Pálida y temblorosa, Meg intentó liberarse de la fuerza de las poderosas manos del escocés, pero él apenas notó su forcejeo.

- Entérate bien, lady Margaret, tendré tierras y una mujer noble para concebir mis hijos. Y no me importará matar a diez o a diez mil caballeros normandos para lograrlo.

Conmocionada, la joven se liberó del férreo agarre masculino. Desgarrada entre la comprensión de la necesidad de su amigo de la infancia por tener un lugar en una sociedad que no reservaba ninguno para los bastardos, y su seguridad de que su plan sería la ruina de las tierras y de los vasallos a los que amaba, Meg estudió a Duncan a través de las lágrimas que amenazaban con desbordar sus ojos verdes.

- Me estás pidiendo que lleve a la guerra al castillo de Blackthorne -susurró ella.

- Te estoy pidiendo que no te cases con el invasor de nuestras tierras. ¿Es tan grande el favor que te pido?

La única respuesta de la joven fueron sus lágrimas.

- No pidas favores a una bruja glendruid -estalló John con fiereza-. Yo te lo ordeno, Margaret.
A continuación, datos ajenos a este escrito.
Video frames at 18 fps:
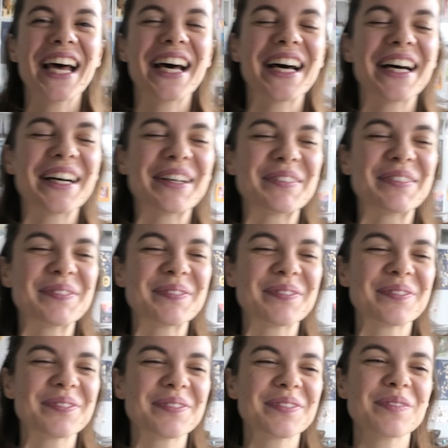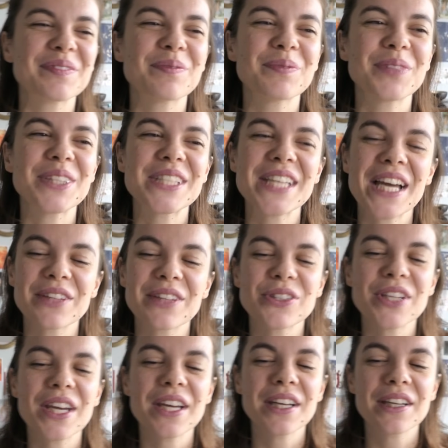But yeah,
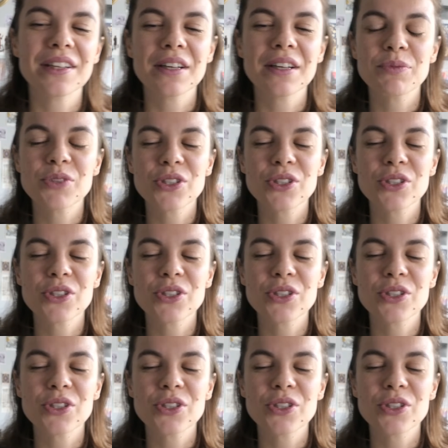today I'm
Yo soy el señor de este castillo y tú me perteneces tanto como cualquier cerdo que vague por mis bosques. ¡Me obedecerás o lamentarás el día de tu nacimiento tan a menudo y tan profundamente como yo lo hago!
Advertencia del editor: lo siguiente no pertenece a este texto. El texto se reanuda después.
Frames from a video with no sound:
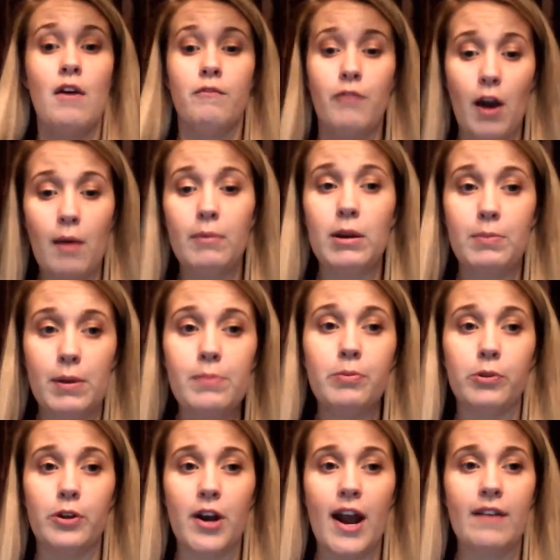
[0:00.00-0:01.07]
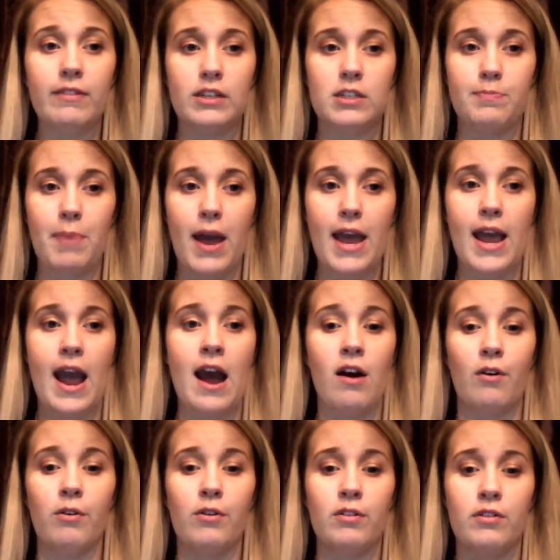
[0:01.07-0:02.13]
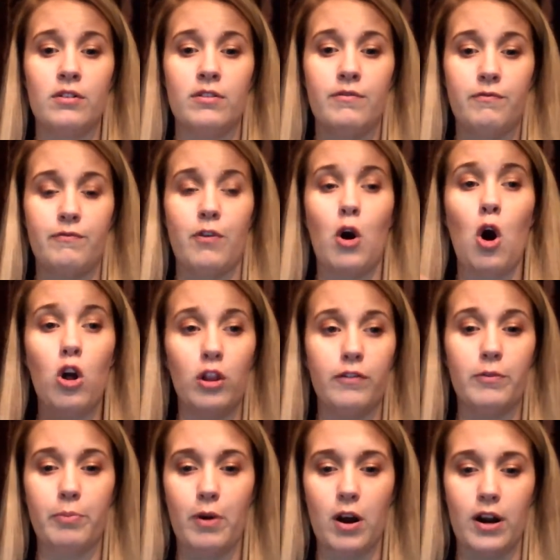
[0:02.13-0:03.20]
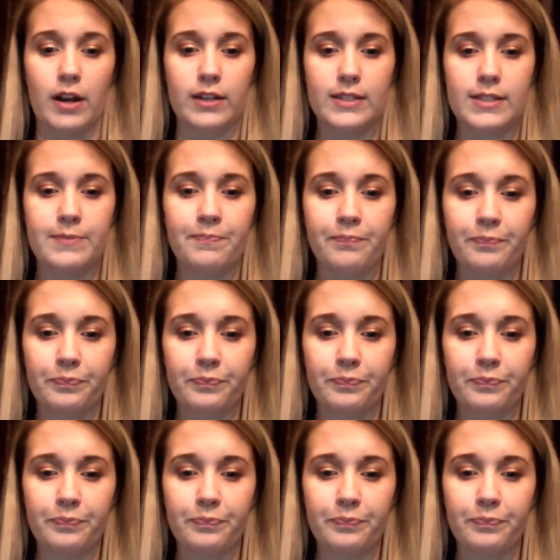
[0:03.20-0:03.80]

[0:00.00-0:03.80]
for how many people they're having to pay out for all of the products.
- No te preocupes, Meggie -le dijo Duncan con suavidad, tirando de su larga trenza-. Me ocuparé personalmente de que no sufras ningún daño en la iglesia.

Meg cerró los ojos y se esforzó por no gritar expresando la furia que sentía ante las ambiciones de los hombres que la rodeaban. Que se ofreciera su vida y su cuerpo en nombre de la paz era un deber duro, aunque esperado. Pero que se la usara para empezar una guerra era algo que no podría soportar.

- No puedo hacer lo que me pedís -respondió.

- Lo harás -siseó el anciano-. Puedes ser la esposa de mi hijo o la puta de sus reevers, a mí eso me da igual.

- Lord John -empezó a decir Duncan con pesar.

- ¡Silencio! ¡Sería mucho mejor para ti casarte con cualquier campesina que hacerlo con una glendruid! Ante tu insistencia, acepté proponer a la bruja que se uniera a nosotros; pero se ha negado. Vete ahora y dile a tus rebeldes que se subleven y maten a…

- ¡No!-exclamó Meg-. Padre…

Yo no soy tu padre.

La joven respiraba con dificultad al tiempo que buscaba un modo de escapar de la trampa que Duncan y lord John le habían tendido. Angustiada, entrelazó sus dedos y los apretó con tanta fuerza que sus manos quedaron insensibles.

No se le ocurrió nada.

- Yo… -empezó a decir, pero su voz se quebró desvaneciéndose en el silencio.

Los dos hombres la observaban con ojos que no podía negar su parentesco, aunque eran sutilmente diferentes. Los de John, brillaban con un odio tan antiguo como la traición de su madre. En los de Duncan, se podía leer el anhelo de poseer lo que consideraba suyo por derecho.

- ¿Meggie?-la instó Duncan suavemente.

Ella inclinó la cabeza.

- Haré lo que deba hacer -susurró Meg.